→ **DATASET CONTENT**

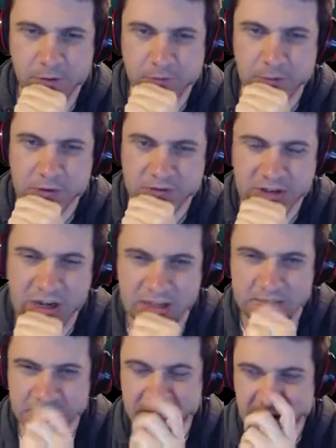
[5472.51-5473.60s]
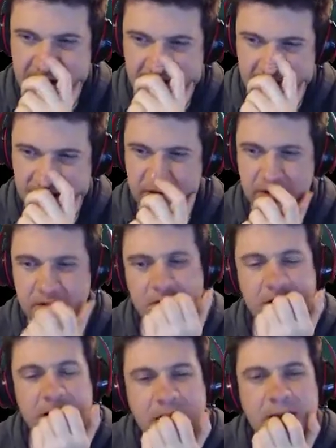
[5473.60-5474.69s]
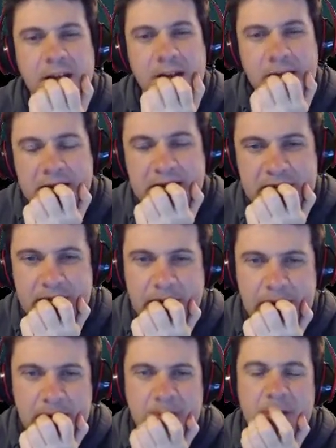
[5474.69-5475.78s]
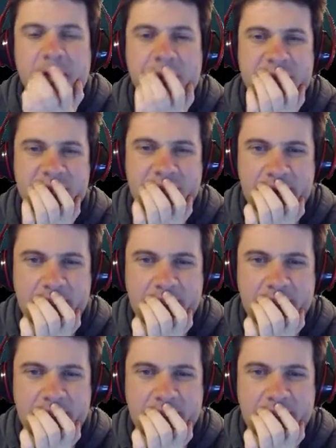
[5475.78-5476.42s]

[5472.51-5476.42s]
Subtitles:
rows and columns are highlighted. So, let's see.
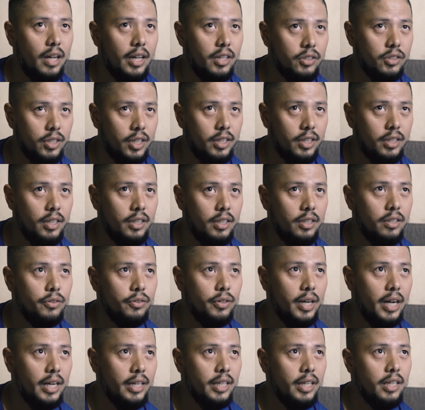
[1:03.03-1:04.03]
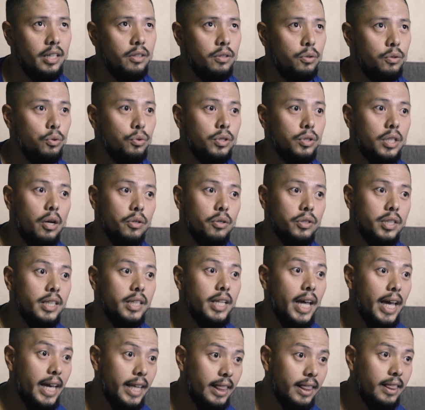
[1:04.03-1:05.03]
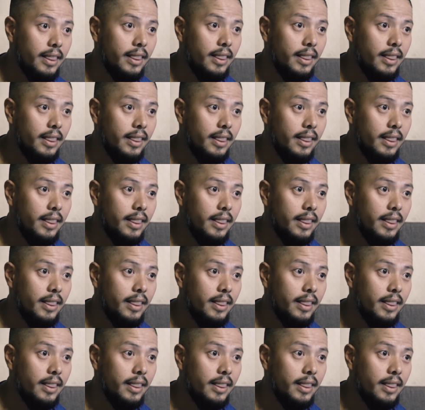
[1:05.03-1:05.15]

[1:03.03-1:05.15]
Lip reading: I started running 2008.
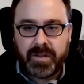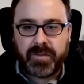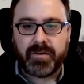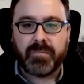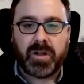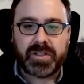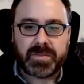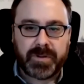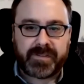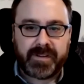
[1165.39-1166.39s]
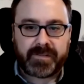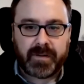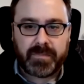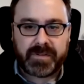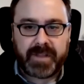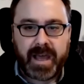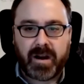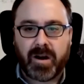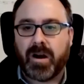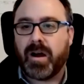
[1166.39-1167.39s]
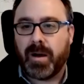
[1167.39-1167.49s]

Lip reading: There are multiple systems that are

→ **WHAT TO PRODUCE**
Omit the pictures and write out the lines above from the one with "[1:03.03-1:05.15]" through the last, unchanged.

→ **REPLY TO THE TASK**
[1:03.03-1:05.15]
Lip reading: I started running 2008.
[1165.39-1166.39s]
[1166.39-1167.39s]
[1167.39-1167.49s]

Lip reading: There are multiple systems that are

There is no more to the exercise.